Antiretroviral Therapy in Patients with Suboptimal Virologic Suppression

The advances in our understanding of the pathogenesis of infection by human immunodeficiency virus type (HIV-1) during the past 3 years has led to antiretroviral therapeutic strategies capable of maximally suppressing plasma HIV-1 for prolonged periods of time, immunologic reconstitution, and clinical benefits including an overall decrease in HIV-related mortality. Despite these advances, up to half of patients who initiate therapy with an appropriate antiretroviral regimen either do not achieve or maintain a durable antiviral response. The reasons for suboptimal antiviral treatment responses are complex and include: acute and chronic drug intolerance, non-adherence, adverse drug interactions, pharmacokinetic variability, and drug resistance. Treatment strategies for individuals experiencing a significant increase in plasma levels of HIV-1 RNA have been recommended based on the concept of replacing the current antiretroviral treatment regimen with drugs previously not used and likely to be active.
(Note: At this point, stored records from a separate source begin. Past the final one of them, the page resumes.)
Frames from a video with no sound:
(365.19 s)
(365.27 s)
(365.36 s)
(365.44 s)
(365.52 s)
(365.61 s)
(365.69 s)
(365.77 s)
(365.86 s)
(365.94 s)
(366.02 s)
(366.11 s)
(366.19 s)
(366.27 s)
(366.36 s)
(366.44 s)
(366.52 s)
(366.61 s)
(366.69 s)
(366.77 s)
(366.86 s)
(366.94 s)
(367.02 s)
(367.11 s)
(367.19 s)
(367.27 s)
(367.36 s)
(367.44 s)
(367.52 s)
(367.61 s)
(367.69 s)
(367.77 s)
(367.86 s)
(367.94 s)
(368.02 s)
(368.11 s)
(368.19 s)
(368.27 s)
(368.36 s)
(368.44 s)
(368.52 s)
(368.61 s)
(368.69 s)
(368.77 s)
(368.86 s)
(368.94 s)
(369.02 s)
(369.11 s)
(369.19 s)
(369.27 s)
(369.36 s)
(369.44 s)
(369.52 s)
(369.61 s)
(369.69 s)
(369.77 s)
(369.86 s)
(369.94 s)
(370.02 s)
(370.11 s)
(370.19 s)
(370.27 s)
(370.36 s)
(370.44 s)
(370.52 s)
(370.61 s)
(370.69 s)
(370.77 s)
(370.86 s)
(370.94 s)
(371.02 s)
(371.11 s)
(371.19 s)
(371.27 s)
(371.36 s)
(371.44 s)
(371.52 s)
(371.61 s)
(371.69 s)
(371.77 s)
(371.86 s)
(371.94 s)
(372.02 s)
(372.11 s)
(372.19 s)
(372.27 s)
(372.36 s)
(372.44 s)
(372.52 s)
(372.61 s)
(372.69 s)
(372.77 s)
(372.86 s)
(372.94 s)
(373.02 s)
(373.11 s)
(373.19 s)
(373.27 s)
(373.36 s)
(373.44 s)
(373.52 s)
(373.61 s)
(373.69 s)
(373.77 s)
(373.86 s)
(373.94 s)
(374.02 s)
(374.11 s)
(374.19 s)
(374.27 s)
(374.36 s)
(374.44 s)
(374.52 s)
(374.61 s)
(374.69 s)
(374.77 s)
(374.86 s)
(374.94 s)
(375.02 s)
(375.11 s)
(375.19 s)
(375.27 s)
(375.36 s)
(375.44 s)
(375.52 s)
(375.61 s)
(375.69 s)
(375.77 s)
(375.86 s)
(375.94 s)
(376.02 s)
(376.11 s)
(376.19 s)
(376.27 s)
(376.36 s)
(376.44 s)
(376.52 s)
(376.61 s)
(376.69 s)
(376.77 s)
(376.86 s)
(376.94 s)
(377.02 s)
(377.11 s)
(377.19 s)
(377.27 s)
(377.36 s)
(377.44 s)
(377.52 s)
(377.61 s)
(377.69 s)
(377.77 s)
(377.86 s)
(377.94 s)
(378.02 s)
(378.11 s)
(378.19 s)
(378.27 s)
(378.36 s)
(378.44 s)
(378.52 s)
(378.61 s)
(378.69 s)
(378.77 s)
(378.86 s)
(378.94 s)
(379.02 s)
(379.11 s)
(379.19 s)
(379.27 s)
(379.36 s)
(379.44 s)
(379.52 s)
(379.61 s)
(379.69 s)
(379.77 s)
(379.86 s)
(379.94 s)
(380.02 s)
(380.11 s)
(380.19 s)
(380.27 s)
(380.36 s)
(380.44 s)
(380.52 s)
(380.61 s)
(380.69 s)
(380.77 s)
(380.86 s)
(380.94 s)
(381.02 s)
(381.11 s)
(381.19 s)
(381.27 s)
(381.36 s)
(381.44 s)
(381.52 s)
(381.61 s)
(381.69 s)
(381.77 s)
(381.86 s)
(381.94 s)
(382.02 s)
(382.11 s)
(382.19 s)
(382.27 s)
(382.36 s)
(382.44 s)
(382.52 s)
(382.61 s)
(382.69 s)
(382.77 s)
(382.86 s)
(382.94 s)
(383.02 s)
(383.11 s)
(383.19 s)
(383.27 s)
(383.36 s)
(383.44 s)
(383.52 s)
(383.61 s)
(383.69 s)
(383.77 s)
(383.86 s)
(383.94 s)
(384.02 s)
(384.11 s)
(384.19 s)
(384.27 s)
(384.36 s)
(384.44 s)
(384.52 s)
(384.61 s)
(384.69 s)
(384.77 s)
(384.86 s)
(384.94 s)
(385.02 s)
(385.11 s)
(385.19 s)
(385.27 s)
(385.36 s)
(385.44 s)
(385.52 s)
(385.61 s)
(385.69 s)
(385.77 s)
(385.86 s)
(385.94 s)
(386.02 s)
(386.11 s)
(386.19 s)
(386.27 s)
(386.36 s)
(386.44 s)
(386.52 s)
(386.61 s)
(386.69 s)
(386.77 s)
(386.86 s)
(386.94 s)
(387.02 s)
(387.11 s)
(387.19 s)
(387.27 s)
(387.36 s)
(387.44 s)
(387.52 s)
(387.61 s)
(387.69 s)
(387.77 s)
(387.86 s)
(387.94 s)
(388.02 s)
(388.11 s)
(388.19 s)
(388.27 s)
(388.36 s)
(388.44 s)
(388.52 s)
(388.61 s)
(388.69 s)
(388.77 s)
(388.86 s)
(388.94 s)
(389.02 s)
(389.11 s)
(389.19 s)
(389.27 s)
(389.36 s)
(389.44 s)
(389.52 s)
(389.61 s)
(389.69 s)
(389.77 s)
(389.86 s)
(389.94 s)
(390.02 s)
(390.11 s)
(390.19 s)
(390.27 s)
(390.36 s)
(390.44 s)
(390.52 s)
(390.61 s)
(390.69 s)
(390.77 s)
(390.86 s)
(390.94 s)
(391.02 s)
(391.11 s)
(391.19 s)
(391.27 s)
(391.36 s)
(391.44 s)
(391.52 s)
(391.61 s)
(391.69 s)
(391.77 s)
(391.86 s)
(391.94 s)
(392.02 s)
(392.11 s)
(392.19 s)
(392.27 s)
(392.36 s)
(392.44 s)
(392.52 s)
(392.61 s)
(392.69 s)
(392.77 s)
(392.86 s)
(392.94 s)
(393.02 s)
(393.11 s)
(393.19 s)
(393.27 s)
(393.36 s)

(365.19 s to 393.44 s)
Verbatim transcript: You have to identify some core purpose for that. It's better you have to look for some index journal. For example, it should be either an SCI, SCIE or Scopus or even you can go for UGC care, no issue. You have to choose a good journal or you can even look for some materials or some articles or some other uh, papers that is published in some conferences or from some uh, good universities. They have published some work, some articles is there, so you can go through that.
The limited number of such options has forced clinicians and researchers to search for alternative approaches including reexamination of the definition for treatment failure. Approaches such as strategic sequencing, treatment intensification, the recycling of multiple previously used drugs (i.e. mega-HAART), and scheduled treatment interruption have been attempted. Much of the success of these approaches has been dependent on the timing of such treatments and the use of either genotypic and phenotypic resistance testing. The questions remain as to when to make any change, when to add a drug, when to replace an entire regimen, and what to do if these approaches are unsuccessful. It is obvious to everyone managing the antiretroviral therapy in patients that with the currently available drugs, subsequent treatment following virologic rebound is more difficult than initiating therapy. Novel drug-sparing and recycling strategies, resistance testing and development of newer agents that target different stages in the viral life cycle and which are not cross-resistant with the current drugs will improve the ability to treat patients whose therapy is failing them.